This story has been updated.
The seemingly unending early 2016 plunge of oil prices continued Tuesday — with U.S. benchmark West Texas Intermediate (WTI) crude briefly dropping below $30 per barrel and Brent crude, the global benchmark, falling as low as $30.34 before settling at $30.86.
For comparison, WTI crude closed at over $38 on the day before Christmas — and Brent crude was at similar levels. Brent crude has now fallen from a recent peak of over $114 in June 2014.
The declines aren’t as steep as on prior days this year, but what’s significant is the new move toward $30 per barrel oil — with WTI crude breaking briefly below $30 at $29.93 before closing at $30.44 on the New York Mercantile Exchange. That represents a key psychological level for investors, said Peter Pulikkan, an energy analyst for Bloomberg Intelligence, one that would cause traders to “reassess their perceptions of the oil market.”
“The market has been readjusting to the notion of ‘lower for longer,’ that was kind of the mantra of the oil space for 2015,” Pulikkan said. “And as we enter 2016, the mantra has changed, the new mantra is ‘even lower, for even longer.'”
The deep causes and explanations for what’s happening in the market haven’t changed — there’s too much oil supply on the market, and production declines still haven’t been large enough to undermine the glut of cheap oil. The most immediate catalyst for price declines may be concerns about declining demand in China, but the fundamentals of supply and demand are ultimately what’s behind the incredible downward ride of oil prices since 2014.
“The starting point is the oversupply in the world market and the battle for market share among the exporters,” said Daniel Yergin, a longtime energy expert and the vice chairman of IHS. “But the oil price is also being pounded down by the geopolitical rivalry between Saudi Arabia and Iran in the Middle East, and the imminent return of Iranian oil under the nuclear agreement, and at the same time, by the increasingly big worries about the Chinese economy.”
“If you went back eight years, this would have been inconceivable,” said Yergin, who added that in addition to the factors above, the very rapid growth of the U.S. shale oil industry has been another factor that has changed the game for oil.

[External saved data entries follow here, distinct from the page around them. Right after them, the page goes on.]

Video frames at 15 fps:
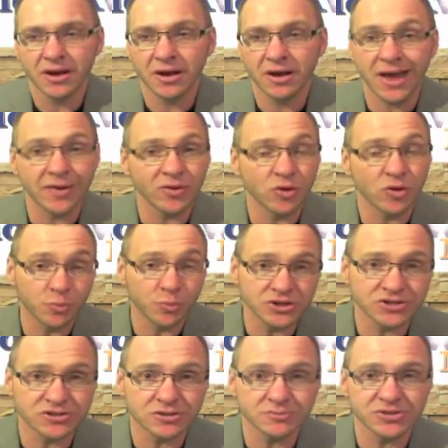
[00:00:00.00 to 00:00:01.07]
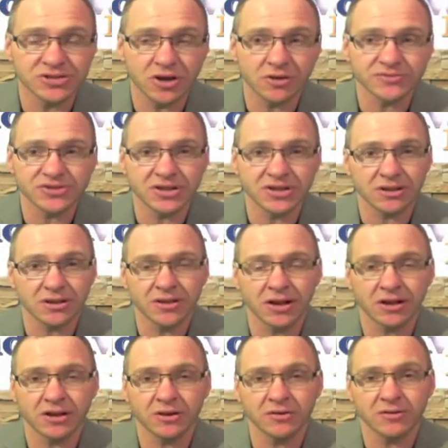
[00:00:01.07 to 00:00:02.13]
and the corporations themselves
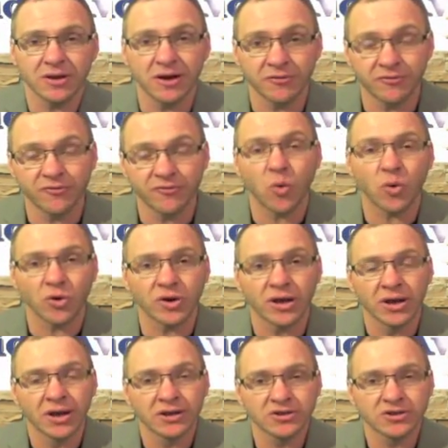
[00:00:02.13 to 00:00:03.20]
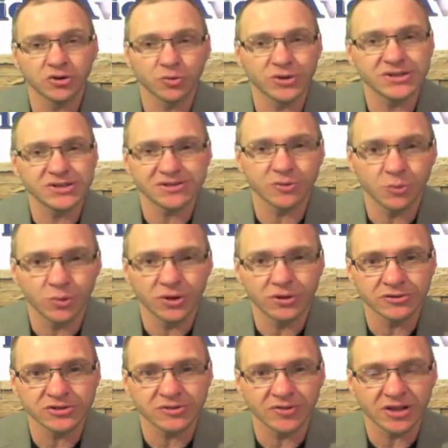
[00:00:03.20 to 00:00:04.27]
that can afford to grease the
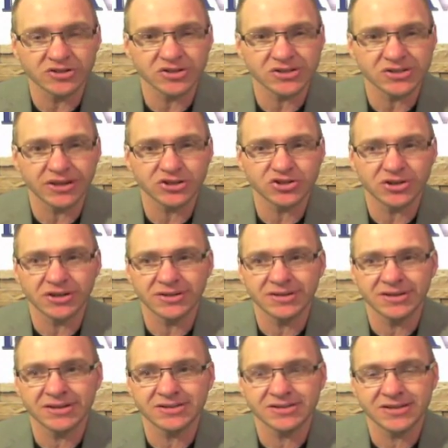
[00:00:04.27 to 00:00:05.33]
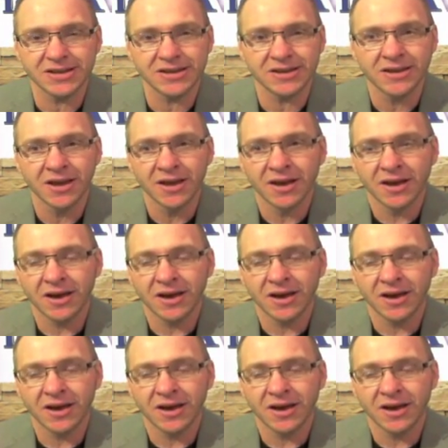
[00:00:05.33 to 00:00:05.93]
wheels of legislation in D.C.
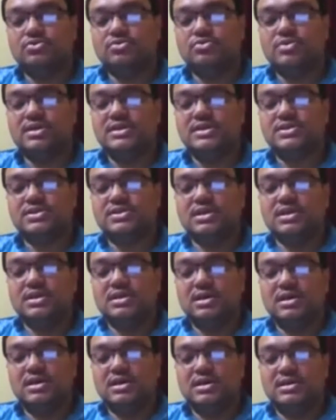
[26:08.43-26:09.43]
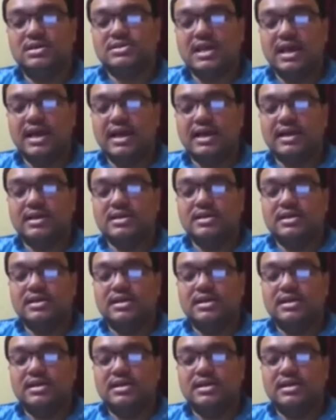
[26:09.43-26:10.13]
to his sack,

In its short-term energy outlook released Tuesday, the U.S. Energy Information Administration (EIA) forecast that eventually this will pass, at least a little. It suggested that Brent crude prices will average $40 this year, climbing to $50 in 2017, with WTI crude only slightly lower. The agency noted, however, that there is “high uncertainty in the price outlook.”
Analysts continue to believe that as low prices persist, this will prompt changes in production and industry practices that, eventually, lessen the supply glut. The $30 price point could be a key part of that process, said Sean Heinroth, a principal in the energy practice at A.T. Kearney, a global management consulting firm.
“Each time oil hits a new benchmark low, oil companies start to look at their operations a little bit differently,” Heinroth said.
Continuing declines in oil prices are leading to very cheap gasoline — a gallon cost $1.956 on average across the United States on Tuesday, according to AAA. The EIA forecasts that gas will average $2.03 this year. “Inflation adjusted, you can make an argument that gasoline prices are at an all-time low,” said Bloomberg’s Pulikkan.
But what’s good for U.S. drivers and consumers is also causing major convulsions in the oil industry, as indicated by layoffs and declining U.S. rig counts, which are down more than 1,000 in comparison with last year, according to Baker Hughes. Rig counts saw a sharp 34-rig decline in the latest weekly data installment, released Jan. 8.
On Tuesday, BP announced plans for 4,000 job cuts, with one company representative citing “toughening market conditions.”
Internationally, meanwhile, oil-dependent countries have seen severe budget challenges, and continuing price declines have now prompted calls for an emergency meeting of OPEC members to reconsider the current policy of keeping production steady — although whether that would result in any change in policy remains unclear.